In clinical practice, objective assessment of fracture healing is difficult. Clinicians generally rely on pain and planar imaging (radiographs) to dictate management. Pain is constantly monitored. In cortical bone, the periosteum contains many nerve endings, and in fractures these are activated creating painful stimuli. The associated inflammatory response also increases nociception, and there is evidence that even with fracture repair, there is an ingrowth of nerve endings into the site [34]. Chronic pain frequently reflects instability, and one of the primary goals of repair is to produce a rapid decrease in pain in order to prevent contralateral limb overload (Chapter 14). In most cases, this can be achieved with rigid internal fixation, giving the clinician a good subjective baseline from which to monitor progress. If repair is compromised there is usually instability, and resultant pain is probably the most sensitive indicator of bone healing and construct integrity. Additionally, in humans, although not well characterized in horses, persistent pain leads to a central upregulation of pain sensitivity which can, in turn, lead to chronic dysfunction [35].

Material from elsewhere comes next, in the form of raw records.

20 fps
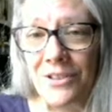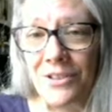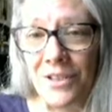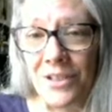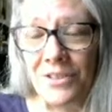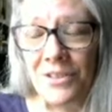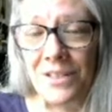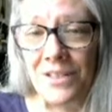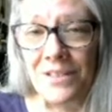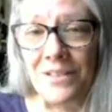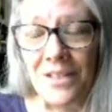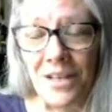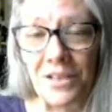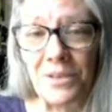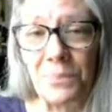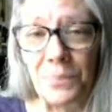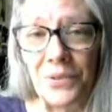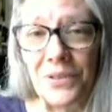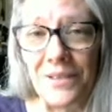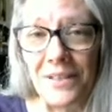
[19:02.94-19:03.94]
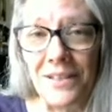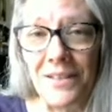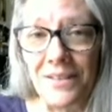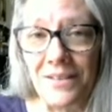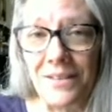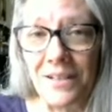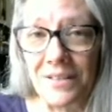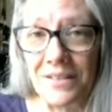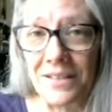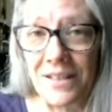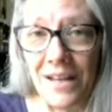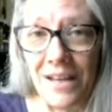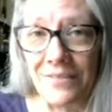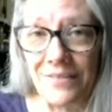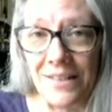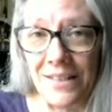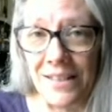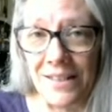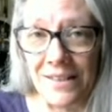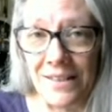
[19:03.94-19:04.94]
is in desperate need and doesn't have
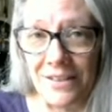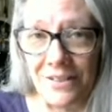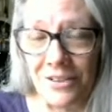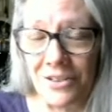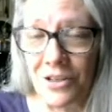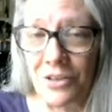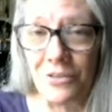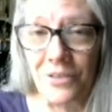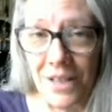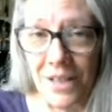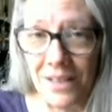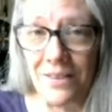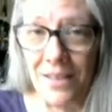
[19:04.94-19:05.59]
anything to donate,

Diagnostic imaging is important in monitoring fracture healing in horses. Ultrasound has been used to monitor the soft tissue environment around implants in order to identify potentially infected sites at an early stage (Chapter 14) [36]. Radiography is the most commonly used modality (Chapter 5). Changes in bone density and architecture are monitored. It is common, especially in conservatively treated fatigue fractures, for the fracture gap to appear wider after two to three weeks due to normal osteoclastic function [37] (Figure 6.3). Soft and hard calluses can be monitored and their activity characterized over time. This allows correlation with clinical progress and can help direct rehabilitation (Chapter 15). In delayed unions, the radiographic fracture line is persistent and there is minimal callus; intramedullary opacification may also be evident [16]. Non‐unions lack osseous bridging or callus, the bone ends or margins become diffusely opaque (sclerotic) and blunt, and the fracture line persists [6].

Figure 6.3 Conservatively managed long oblique fracture of the radius (yellow arrows). (a) Presentation. (b) Five weeks post fracture demonstrating osteolysis and widening of the fracture gap and initial periosteal (white arrow heads) and endosteal (black arrow heads) callus formation. (c) Eight weeks post fracture demonstrating continued periosteal and endosteal (trabecular) callus formation resulting in medullary opacification and partial loss of demarcation of the fracture line.

Although it can present practical difficulties, nuclear scintigraphy has been advocated as the most sensitive indicator of vascular integrity at fracture sites [38]. In human medicine, nuclear scintigraphy can also be used to identify and characterize fracture‐related infection. Gallium scans, white blood cell scans and ¹⁸FDG‐PET appear to be most sensitive and specific, particularly when combined with computed tomography [36].

Volumetric imaging techniques can also be used to monitor fracture healing. In most cases, this is accomplished through computed tomography that can be used to monitor the fractured gap and the surrounding tissues. This provides more objective information than two‐dimensional radiographs and does not suffer from superimposition of normal and abnormal tissues. Implants create difficulties in interpretation, but metal reduction algorithms aid interpretation/visualization and sequences are being improved [36]. Internal sensors on implants have been developed on an experimental basis and in the future may be of clinical benefit [39].